Джой порывисто взяла в его лицо ладони, как делала с нею Абуэлита.
— Индиго, та женщина под автострадой, ведь рог еще при ней. Готова поспорить, что и другие со своими не расстались. Поспорить, что никогда ни один Древнейший не продавал своего рога, — Индиго резко отскочил, встряхивая головой. Джой продолжала: — А ты хочешь продать свой, чтобы иметь деньги и жить лучше, чем они. Только ведь жить-то будут они, а ты умрешь. Уж об этом-то Лорд Синти сказал чистую правду. Ты умрешь, Индиго.
Она едва расслышала ответ белого единорога:
— Нет, я буду жить! Я буду жить!
И он исчез, а миг спустя вернулся Турик, держа в зубах связку вяловатых на вид луковиц.
— Это тебе, мормарек, так мы их называем. Они уже малость подвяли, но все равно, будешь жевать их и вспоминать меня, маму, Ко и Шейру.

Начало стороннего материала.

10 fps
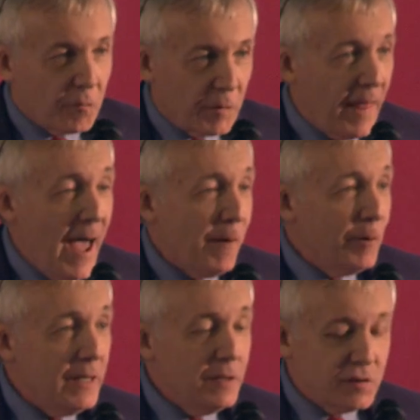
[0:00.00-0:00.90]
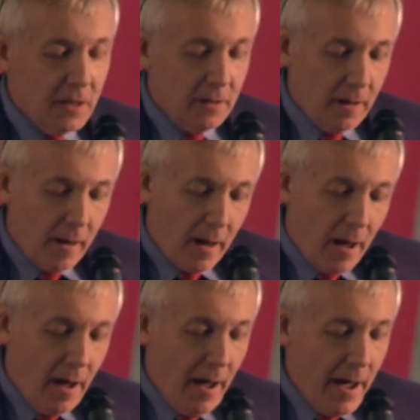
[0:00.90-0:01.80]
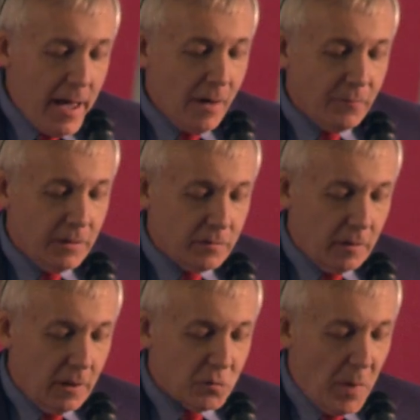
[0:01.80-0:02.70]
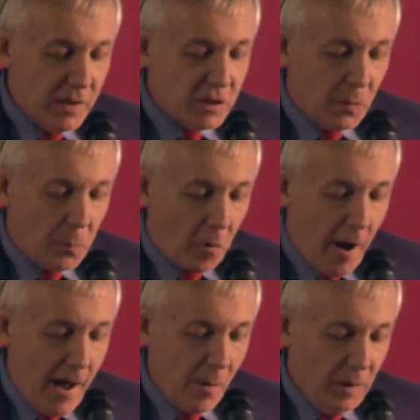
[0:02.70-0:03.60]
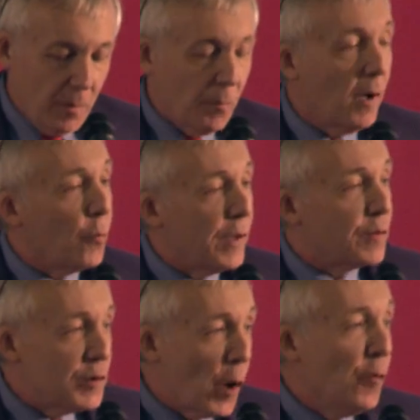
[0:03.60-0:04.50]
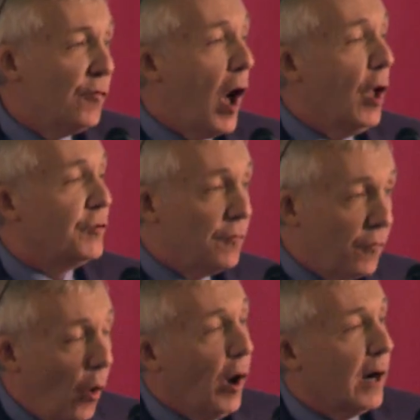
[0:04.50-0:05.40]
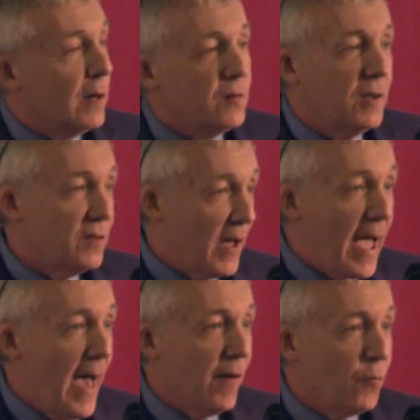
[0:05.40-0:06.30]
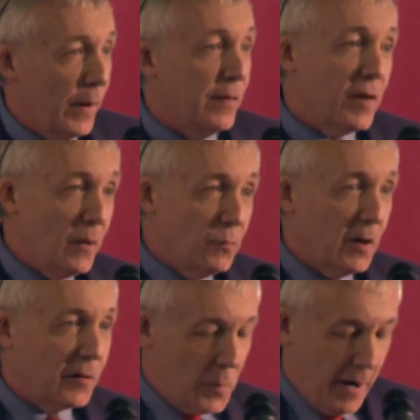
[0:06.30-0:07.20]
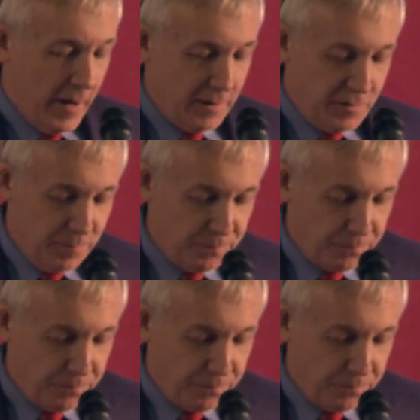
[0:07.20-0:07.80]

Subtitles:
For that reason, I have as much of a problem with no-fault divorce as I have with same-sex marriage.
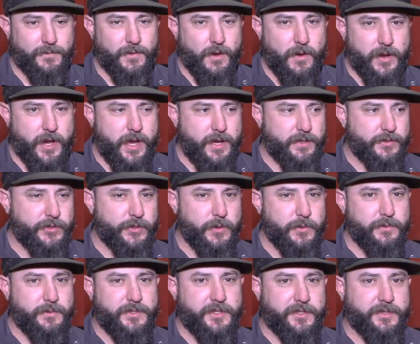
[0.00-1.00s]
Okay,
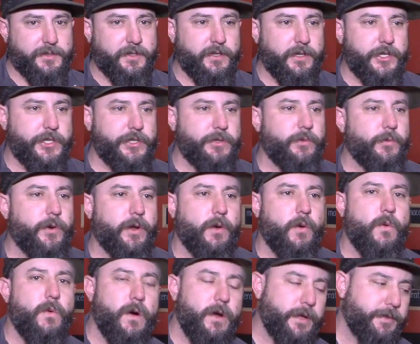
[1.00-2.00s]
so distillation
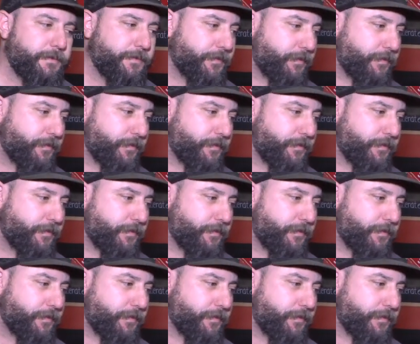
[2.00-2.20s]
101.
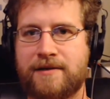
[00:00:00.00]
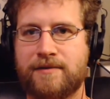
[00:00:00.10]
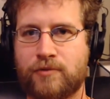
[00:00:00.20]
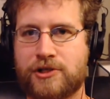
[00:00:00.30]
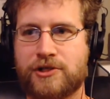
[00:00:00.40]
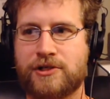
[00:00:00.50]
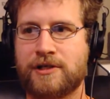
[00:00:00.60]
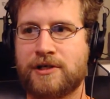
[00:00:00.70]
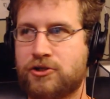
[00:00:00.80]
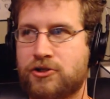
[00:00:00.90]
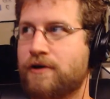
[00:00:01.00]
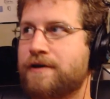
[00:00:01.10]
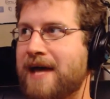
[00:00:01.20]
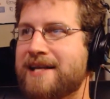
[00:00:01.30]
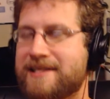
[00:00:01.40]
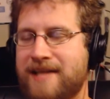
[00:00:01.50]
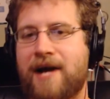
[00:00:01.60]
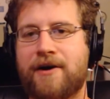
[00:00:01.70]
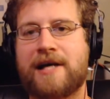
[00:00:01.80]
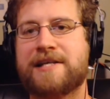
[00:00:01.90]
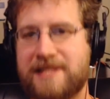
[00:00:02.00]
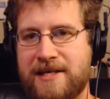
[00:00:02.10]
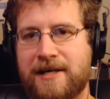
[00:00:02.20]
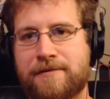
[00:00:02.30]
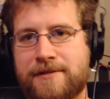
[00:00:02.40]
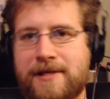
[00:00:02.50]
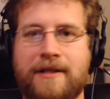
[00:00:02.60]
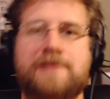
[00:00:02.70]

which took that entire idea and was like,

Джой на прощание обняла его за шею, и единорожик прошептал:
— Возвращайся поскорей, я по тебе скучаю.
Никто, кроме Абуэлиты, отродясь не говорил Джой таких слов, и Границу она перешла в слезах. Не может быть, чтобы в последний раз.
Глава восьмая
Занятия в школе закончились. Брат Джой, Скотт, отправился в футбольный лагерь, а ее родители, как и каждый год, уехали к заливу Сан-Франциско, чтобы провести две недели с семьей миссис Ривера. Джой после долгих ее упрашиваний и тонких интриг разрешили остаться с Би-Би Хуанг, однако каждую свободную минуту она проводила у мистера Папаса, пытаясь научиться записывать музыку Шейры для фортепиано. Ее лихорадочное нетерпение делало эту и так-то сложную задачу еще более сложной: язык музыкальных обозначений она усвоила довольно быстро, а вот преобразование синих деревьев и крохотных драконов Шейры в черные закорючки на замусоленном листе нотной бумаги доводили Джой до приступов отчаяния и припадков ярости.